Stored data
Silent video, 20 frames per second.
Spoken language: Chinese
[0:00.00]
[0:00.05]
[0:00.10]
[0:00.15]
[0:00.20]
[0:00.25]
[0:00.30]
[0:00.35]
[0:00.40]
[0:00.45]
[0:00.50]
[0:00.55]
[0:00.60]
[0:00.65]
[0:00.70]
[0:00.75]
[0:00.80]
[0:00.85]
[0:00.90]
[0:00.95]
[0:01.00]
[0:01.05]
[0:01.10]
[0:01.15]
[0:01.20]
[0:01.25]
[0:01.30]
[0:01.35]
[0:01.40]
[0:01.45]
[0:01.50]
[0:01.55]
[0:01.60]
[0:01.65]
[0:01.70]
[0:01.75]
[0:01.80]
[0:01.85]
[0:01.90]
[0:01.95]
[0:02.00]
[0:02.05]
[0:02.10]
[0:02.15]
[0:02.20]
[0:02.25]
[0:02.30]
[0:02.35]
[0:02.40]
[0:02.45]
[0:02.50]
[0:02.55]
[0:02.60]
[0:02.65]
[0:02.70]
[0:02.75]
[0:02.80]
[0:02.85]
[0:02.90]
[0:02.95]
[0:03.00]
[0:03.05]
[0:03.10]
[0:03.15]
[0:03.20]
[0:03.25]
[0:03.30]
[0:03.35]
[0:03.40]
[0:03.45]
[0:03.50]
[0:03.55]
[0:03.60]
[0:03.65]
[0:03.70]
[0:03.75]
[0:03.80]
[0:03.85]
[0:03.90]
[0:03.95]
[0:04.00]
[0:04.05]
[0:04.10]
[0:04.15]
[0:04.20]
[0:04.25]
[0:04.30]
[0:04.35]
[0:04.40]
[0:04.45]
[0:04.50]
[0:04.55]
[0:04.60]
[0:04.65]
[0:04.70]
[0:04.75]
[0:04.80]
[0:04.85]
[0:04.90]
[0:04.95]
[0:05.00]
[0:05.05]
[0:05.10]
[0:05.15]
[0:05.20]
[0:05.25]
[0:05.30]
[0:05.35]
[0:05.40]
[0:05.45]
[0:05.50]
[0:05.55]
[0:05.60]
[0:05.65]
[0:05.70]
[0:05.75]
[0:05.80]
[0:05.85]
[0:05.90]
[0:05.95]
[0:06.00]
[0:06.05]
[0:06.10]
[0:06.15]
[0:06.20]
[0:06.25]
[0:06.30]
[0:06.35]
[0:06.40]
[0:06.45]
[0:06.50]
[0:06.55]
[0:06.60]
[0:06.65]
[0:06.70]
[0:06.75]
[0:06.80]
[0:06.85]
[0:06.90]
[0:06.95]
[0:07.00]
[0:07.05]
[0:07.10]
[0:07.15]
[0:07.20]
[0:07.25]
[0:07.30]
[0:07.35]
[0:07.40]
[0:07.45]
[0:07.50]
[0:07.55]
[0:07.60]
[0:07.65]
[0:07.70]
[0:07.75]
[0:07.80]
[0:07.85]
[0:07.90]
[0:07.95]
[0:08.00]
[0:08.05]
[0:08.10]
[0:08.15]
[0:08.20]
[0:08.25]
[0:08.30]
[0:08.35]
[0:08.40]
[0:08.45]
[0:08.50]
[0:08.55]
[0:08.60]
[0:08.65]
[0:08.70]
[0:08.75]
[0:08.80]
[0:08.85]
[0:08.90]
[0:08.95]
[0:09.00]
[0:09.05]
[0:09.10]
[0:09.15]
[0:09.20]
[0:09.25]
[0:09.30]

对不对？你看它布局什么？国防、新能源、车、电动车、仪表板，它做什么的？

▸ **How to complete this task**:
Print all of the data exactly as it stands above.

▸ **Exercise result**:
Silent video, 20 frames per second.
Spoken language: Chinese
[0:00.00]
[0:00.05]
[0:00.10]
[0:00.15]
[0:00.20]
[0:00.25]
[0:00.30]
[0:00.35]
[0:00.40]
[0:00.45]
[0:00.50]
[0:00.55]
[0:00.60]
[0:00.65]
[0:00.70]
[0:00.75]
[0:00.80]
[0:00.85]
[0:00.90]
[0:00.95]
[0:01.00]
[0:01.05]
[0:01.10]
[0:01.15]
[0:01.20]
[0:01.25]
[0:01.30]
[0:01.35]
[0:01.40]
[0:01.45]
[0:01.50]
[0:01.55]
[0:01.60]
[0:01.65]
[0:01.70]
[0:01.75]
[0:01.80]
[0:01.85]
[0:01.90]
[0:01.95]
[0:02.00]
[0:02.05]
[0:02.10]
[0:02.15]
[0:02.20]
[0:02.25]
[0:02.30]
[0:02.35]
[0:02.40]
[0:02.45]
[0:02.50]
[0:02.55]
[0:02.60]
[0:02.65]
[0:02.70]
[0:02.75]
[0:02.80]
[0:02.85]
[0:02.90]
[0:02.95]
[0:03.00]
[0:03.05]
[0:03.10]
[0:03.15]
[0:03.20]
[0:03.25]
[0:03.30]
[0:03.35]
[0:03.40]
[0:03.45]
[0:03.50]
[0:03.55]
[0:03.60]
[0:03.65]
[0:03.70]
[0:03.75]
[0:03.80]
[0:03.85]
[0:03.90]
[0:03.95]
[0:04.00]
[0:04.05]
[0:04.10]
[0:04.15]
[0:04.20]
[0:04.25]
[0:04.30]
[0:04.35]
[0:04.40]
[0:04.45]
[0:04.50]
[0:04.55]
[0:04.60]
[0:04.65]
[0:04.70]
[0:04.75]
[0:04.80]
[0:04.85]
[0:04.90]
[0:04.95]
[0:05.00]
[0:05.05]
[0:05.10]
[0:05.15]
[0:05.20]
[0:05.25]
[0:05.30]
[0:05.35]
[0:05.40]
[0:05.45]
[0:05.50]
[0:05.55]
[0:05.60]
[0:05.65]
[0:05.70]
[0:05.75]
[0:05.80]
[0:05.85]
[0:05.90]
[0:05.95]
[0:06.00]
[0:06.05]
[0:06.10]
[0:06.15]
[0:06.20]
[0:06.25]
[0:06.30]
[0:06.35]
[0:06.40]
[0:06.45]
[0:06.50]
[0:06.55]
[0:06.60]
[0:06.65]
[0:06.70]
[0:06.75]
[0:06.80]
[0:06.85]
[0:06.90]
[0:06.95]
[0:07.00]
[0:07.05]
[0:07.10]
[0:07.15]
[0:07.20]
[0:07.25]
[0:07.30]
[0:07.35]
[0:07.40]
[0:07.45]
[0:07.50]
[0:07.55]
[0:07.60]
[0:07.65]
[0:07.70]
[0:07.75]
[0:07.80]
[0:07.85]
[0:07.90]
[0:07.95]
[0:08.00]
[0:08.05]
[0:08.10]
[0:08.15]
[0:08.20]
[0:08.25]
[0:08.30]
[0:08.35]
[0:08.40]
[0:08.45]
[0:08.50]
[0:08.55]
[0:08.60]
[0:08.65]
[0:08.70]
[0:08.75]
[0:08.80]
[0:08.85]
[0:08.90]
[0:08.95]
[0:09.00]
[0:09.05]
[0:09.10]
[0:09.15]
[0:09.20]
[0:09.25]
[0:09.30]

对不对？你看它布局什么？国防、新能源、车、电动车、仪表板，它做什么的？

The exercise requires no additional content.